TASK TO COMPLETE:
Here the job is to transcribe the data exactly while omitting the images.

*** Opening of RECORDS ***

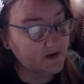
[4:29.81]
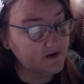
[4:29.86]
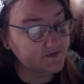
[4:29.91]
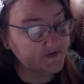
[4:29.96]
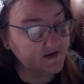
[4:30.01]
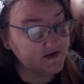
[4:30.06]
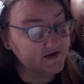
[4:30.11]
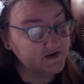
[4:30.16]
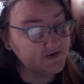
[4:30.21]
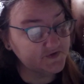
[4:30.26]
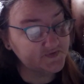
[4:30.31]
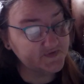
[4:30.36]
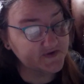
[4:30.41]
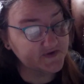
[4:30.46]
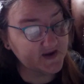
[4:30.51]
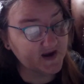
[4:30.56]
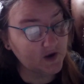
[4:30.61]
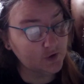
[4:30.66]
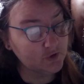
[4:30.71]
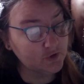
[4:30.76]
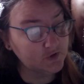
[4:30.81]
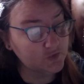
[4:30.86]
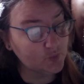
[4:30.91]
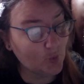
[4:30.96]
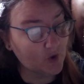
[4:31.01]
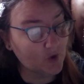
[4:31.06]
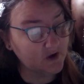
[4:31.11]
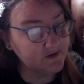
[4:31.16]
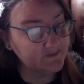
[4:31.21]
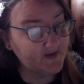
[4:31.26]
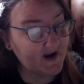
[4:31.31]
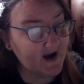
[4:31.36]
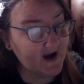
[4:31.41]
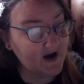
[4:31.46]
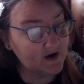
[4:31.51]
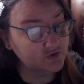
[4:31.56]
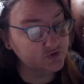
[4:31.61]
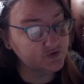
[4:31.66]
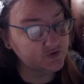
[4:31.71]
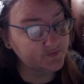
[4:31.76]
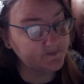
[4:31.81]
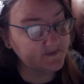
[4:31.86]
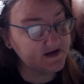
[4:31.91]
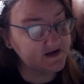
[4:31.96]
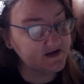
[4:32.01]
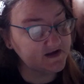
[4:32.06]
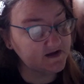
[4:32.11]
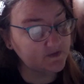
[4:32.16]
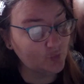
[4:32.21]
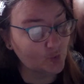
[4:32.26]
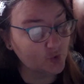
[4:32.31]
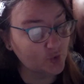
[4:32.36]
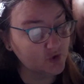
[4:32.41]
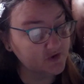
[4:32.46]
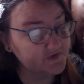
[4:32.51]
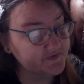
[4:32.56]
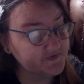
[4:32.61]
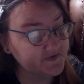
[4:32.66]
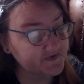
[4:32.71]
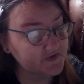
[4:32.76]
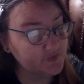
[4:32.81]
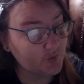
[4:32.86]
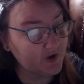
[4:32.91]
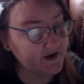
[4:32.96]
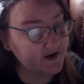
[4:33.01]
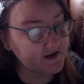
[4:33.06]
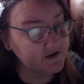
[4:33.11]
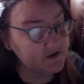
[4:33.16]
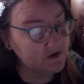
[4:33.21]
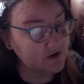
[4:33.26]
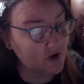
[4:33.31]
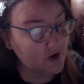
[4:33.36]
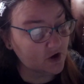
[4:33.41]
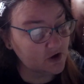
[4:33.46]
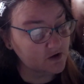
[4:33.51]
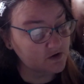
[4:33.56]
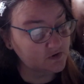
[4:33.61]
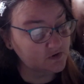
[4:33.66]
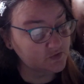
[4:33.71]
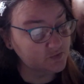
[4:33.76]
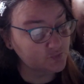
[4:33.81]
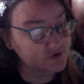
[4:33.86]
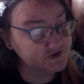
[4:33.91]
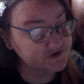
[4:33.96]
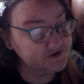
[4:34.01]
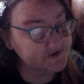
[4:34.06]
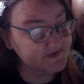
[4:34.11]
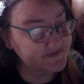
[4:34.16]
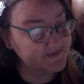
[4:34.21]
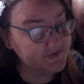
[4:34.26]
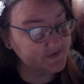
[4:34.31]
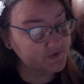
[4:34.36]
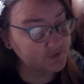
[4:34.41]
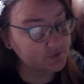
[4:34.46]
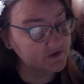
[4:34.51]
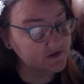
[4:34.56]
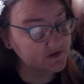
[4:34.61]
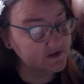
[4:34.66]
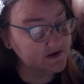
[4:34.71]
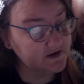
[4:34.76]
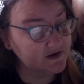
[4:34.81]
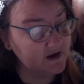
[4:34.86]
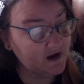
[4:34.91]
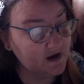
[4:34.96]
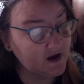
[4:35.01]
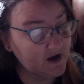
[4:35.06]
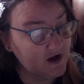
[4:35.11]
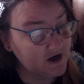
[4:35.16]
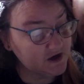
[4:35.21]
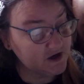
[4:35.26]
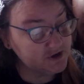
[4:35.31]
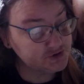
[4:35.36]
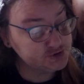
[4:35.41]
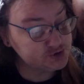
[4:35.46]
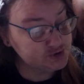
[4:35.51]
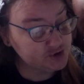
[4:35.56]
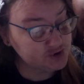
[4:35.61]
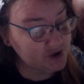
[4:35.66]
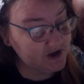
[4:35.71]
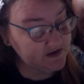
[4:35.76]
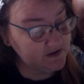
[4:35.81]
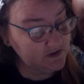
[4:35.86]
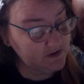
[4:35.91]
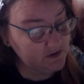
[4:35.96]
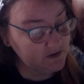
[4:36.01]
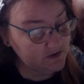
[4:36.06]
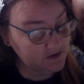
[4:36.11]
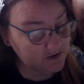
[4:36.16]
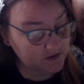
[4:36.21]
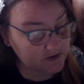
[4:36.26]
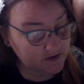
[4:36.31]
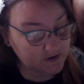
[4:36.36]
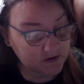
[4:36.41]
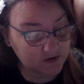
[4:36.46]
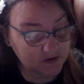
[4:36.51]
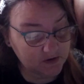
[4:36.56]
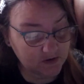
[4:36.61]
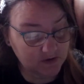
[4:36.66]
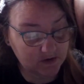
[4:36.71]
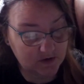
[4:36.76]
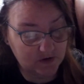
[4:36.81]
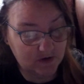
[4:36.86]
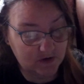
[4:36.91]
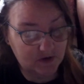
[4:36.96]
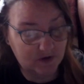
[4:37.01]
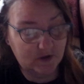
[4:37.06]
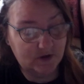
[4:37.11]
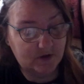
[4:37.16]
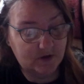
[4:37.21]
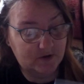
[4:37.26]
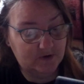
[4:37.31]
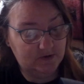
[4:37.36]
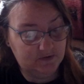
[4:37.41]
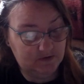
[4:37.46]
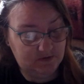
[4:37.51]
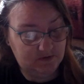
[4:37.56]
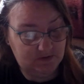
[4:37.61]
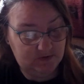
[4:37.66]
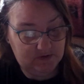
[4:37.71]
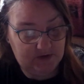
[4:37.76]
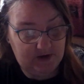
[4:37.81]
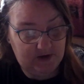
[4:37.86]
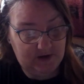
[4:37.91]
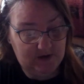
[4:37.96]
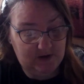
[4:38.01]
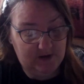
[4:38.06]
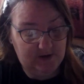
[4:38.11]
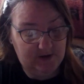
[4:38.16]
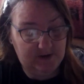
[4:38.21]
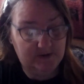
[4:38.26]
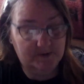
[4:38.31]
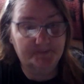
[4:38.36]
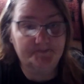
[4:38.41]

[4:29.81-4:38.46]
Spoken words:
They used Karen 1 pound medium worsted weight yarn, which is acrylic, a J-hook. Okay.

*** Close of RECORDS ***

RESPONSE BELOW:
[4:29.81]
[4:29.86]
[4:29.91]
[4:29.96]
[4:30.01]
[4:30.06]
[4:30.11]
[4:30.16]
[4:30.21]
[4:30.26]
[4:30.31]
[4:30.36]
[4:30.41]
[4:30.46]
[4:30.51]
[4:30.56]
[4:30.61]
[4:30.66]
[4:30.71]
[4:30.76]
[4:30.81]
[4:30.86]
[4:30.91]
[4:30.96]
[4:31.01]
[4:31.06]
[4:31.11]
[4:31.16]
[4:31.21]
[4:31.26]
[4:31.31]
[4:31.36]
[4:31.41]
[4:31.46]
[4:31.51]
[4:31.56]
[4:31.61]
[4:31.66]
[4:31.71]
[4:31.76]
[4:31.81]
[4:31.86]
[4:31.91]
[4:31.96]
[4:32.01]
[4:32.06]
[4:32.11]
[4:32.16]
[4:32.21]
[4:32.26]
[4:32.31]
[4:32.36]
[4:32.41]
[4:32.46]
[4:32.51]
[4:32.56]
[4:32.61]
[4:32.66]
[4:32.71]
[4:32.76]
[4:32.81]
[4:32.86]
[4:32.91]
[4:32.96]
[4:33.01]
[4:33.06]
[4:33.11]
[4:33.16]
[4:33.21]
[4:33.26]
[4:33.31]
[4:33.36]
[4:33.41]
[4:33.46]
[4:33.51]
[4:33.56]
[4:33.61]
[4:33.66]
[4:33.71]
[4:33.76]
[4:33.81]
[4:33.86]
[4:33.91]
[4:33.96]
[4:34.01]
[4:34.06]
[4:34.11]
[4:34.16]
[4:34.21]
[4:34.26]
[4:34.31]
[4:34.36]
[4:34.41]
[4:34.46]
[4:34.51]
[4:34.56]
[4:34.61]
[4:34.66]
[4:34.71]
[4:34.76]
[4:34.81]
[4:34.86]
[4:34.91]
[4:34.96]
[4:35.01]
[4:35.06]
[4:35.11]
[4:35.16]
[4:35.21]
[4:35.26]
[4:35.31]
[4:35.36]
[4:35.41]
[4:35.46]
[4:35.51]
[4:35.56]
[4:35.61]
[4:35.66]
[4:35.71]
[4:35.76]
[4:35.81]
[4:35.86]
[4:35.91]
[4:35.96]
[4:36.01]
[4:36.06]
[4:36.11]
[4:36.16]
[4:36.21]
[4:36.26]
[4:36.31]
[4:36.36]
[4:36.41]
[4:36.46]
[4:36.51]
[4:36.56]
[4:36.61]
[4:36.66]
[4:36.71]
[4:36.76]
[4:36.81]
[4:36.86]
[4:36.91]
[4:36.96]
[4:37.01]
[4:37.06]
[4:37.11]
[4:37.16]
[4:37.21]
[4:37.26]
[4:37.31]
[4:37.36]
[4:37.41]
[4:37.46]
[4:37.51]
[4:37.56]
[4:37.61]
[4:37.66]
[4:37.71]
[4:37.76]
[4:37.81]
[4:37.86]
[4:37.91]
[4:37.96]
[4:38.01]
[4:38.06]
[4:38.11]
[4:38.16]
[4:38.21]
[4:38.26]
[4:38.31]
[4:38.36]
[4:38.41]

[4:29.81-4:38.46]
Spoken words:
They used Karen 1 pound medium worsted weight yarn, which is acrylic, a J-hook. Okay.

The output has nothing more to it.